Media Man 05-26-2020 12:48 PM

I'm hearing some latency, especially midi in my HD Native rig.

Also, when I try to decrease the buffer size, I PT stops and I get the dreaded window that says "increase buffer size". I'm currently running 256 for mixing, but can't increase sample rate for recording without system freezing up and increasing buffer size greatly.

So my question is what buffer size can I expect to get away with, or do I have to look deeper into my system to solve this problem.

Also, are they any Windows tweaks out there to improve system performance.

Media Man
HD Native PCIe
Digi 192 interface with DigiLink adapter
Pro Tools Ultimate 2019.12
Dell Dual Xeon Server T5610

albee1952 05-26-2020 02:11 PM

Re: Latency
On my HD/Native rig, I tracked full bands all day long at a 64 buffer, so maybe your PC needs some serious tweaking(mine was on either a custom-built 6-core or my HP z820 12 core).
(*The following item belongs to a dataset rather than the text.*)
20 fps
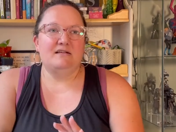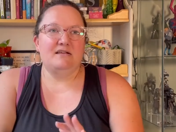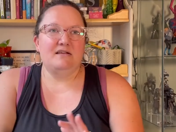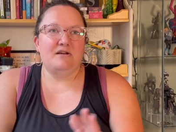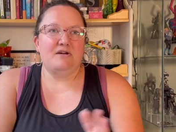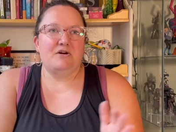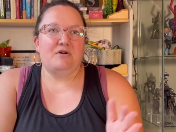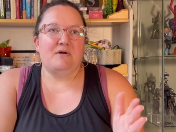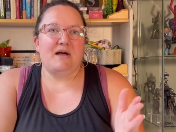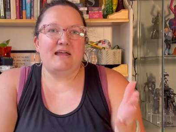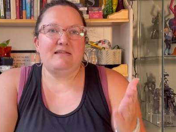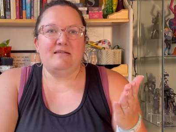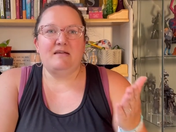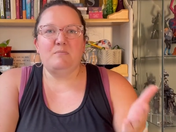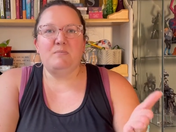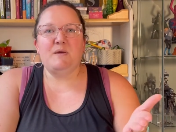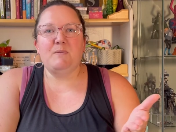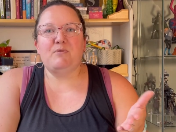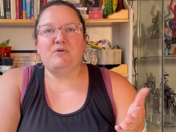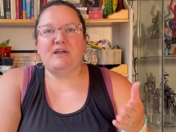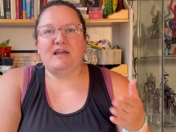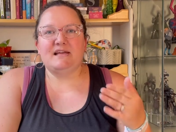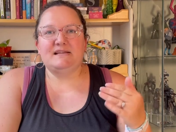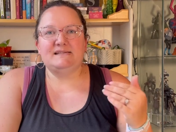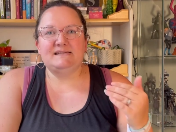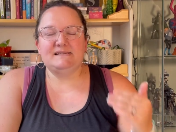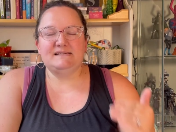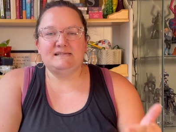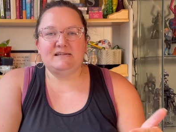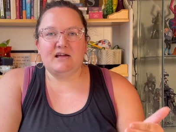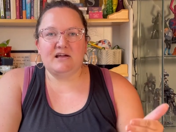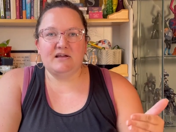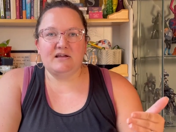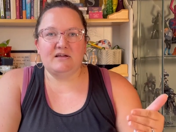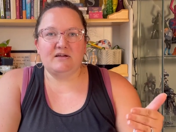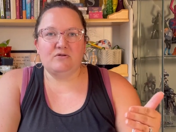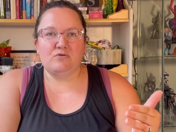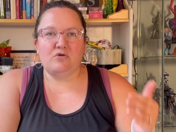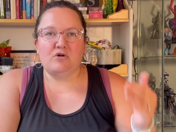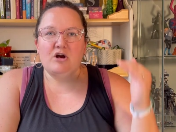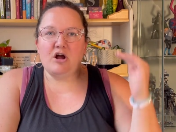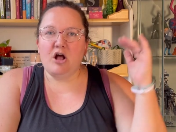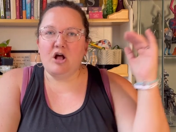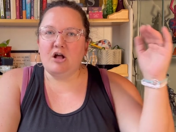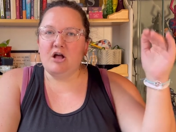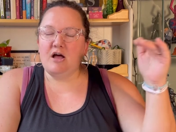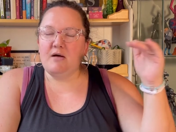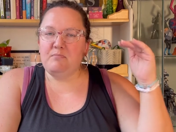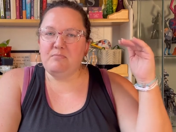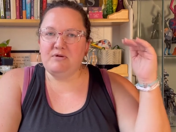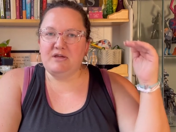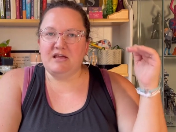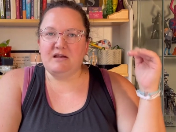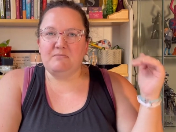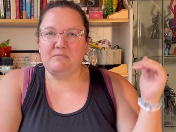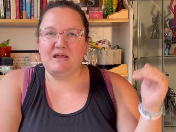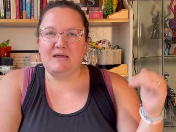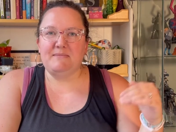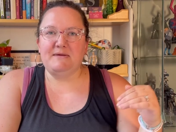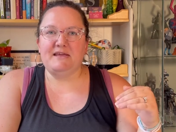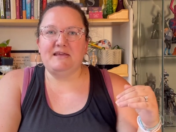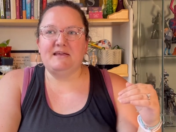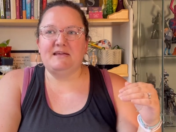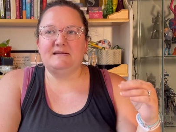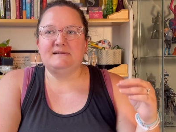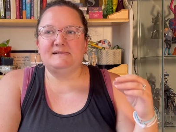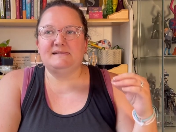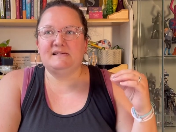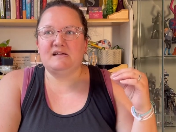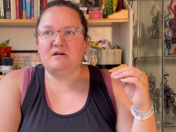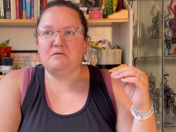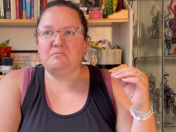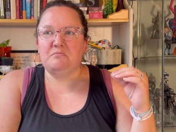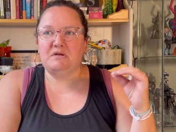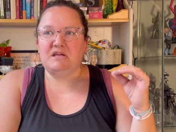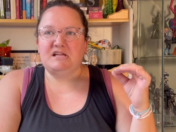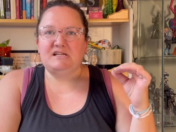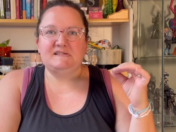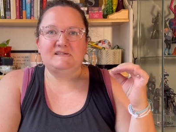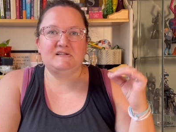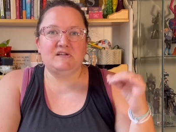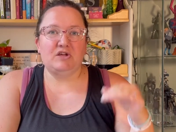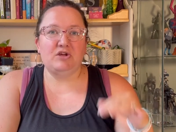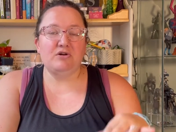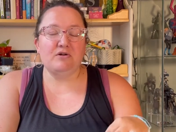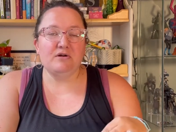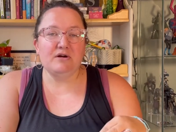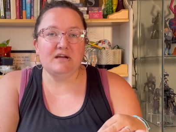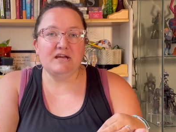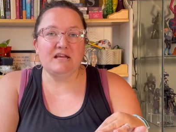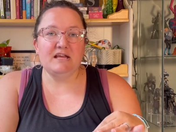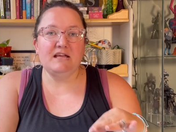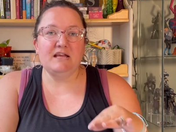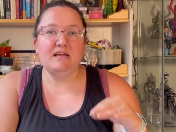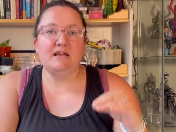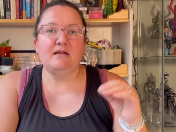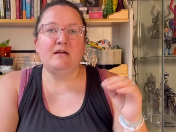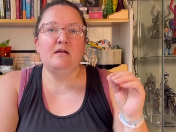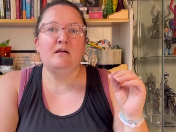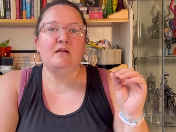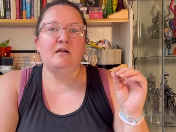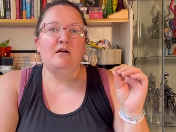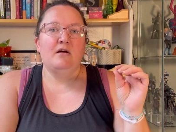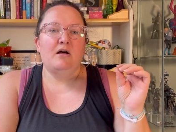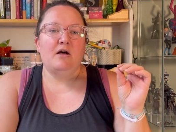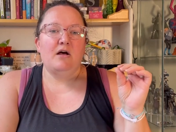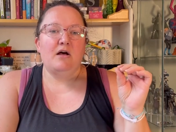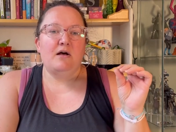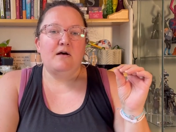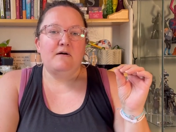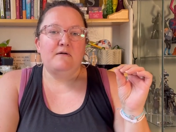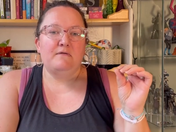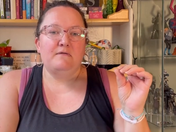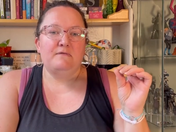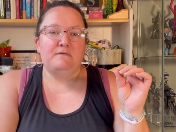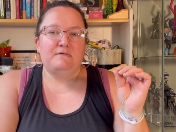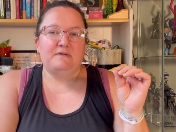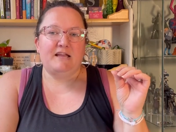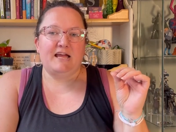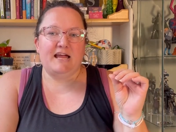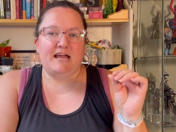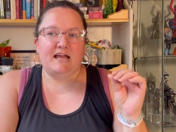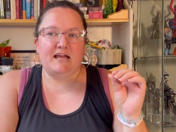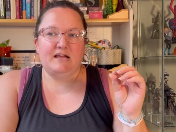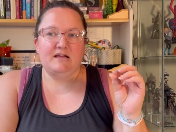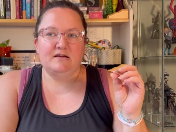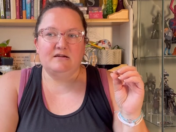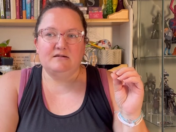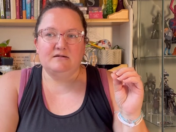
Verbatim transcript: You know, I think people get stuck or hung up in maybe some insecurity of like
As for latency, there are several ways that it can creep into your session;
1-high-latency plugins(showing Delay Compensation will reveal that). The solutions include disabling plugins with latency until all tracking is done. For me, that's any plugin with more than 7-11 samples(so Delay Compensation isn't pushing stuff later to compensate) and any Master Track plugins with any latency(Master Track plugins are NOT compensated for, but you will still hear any latency present).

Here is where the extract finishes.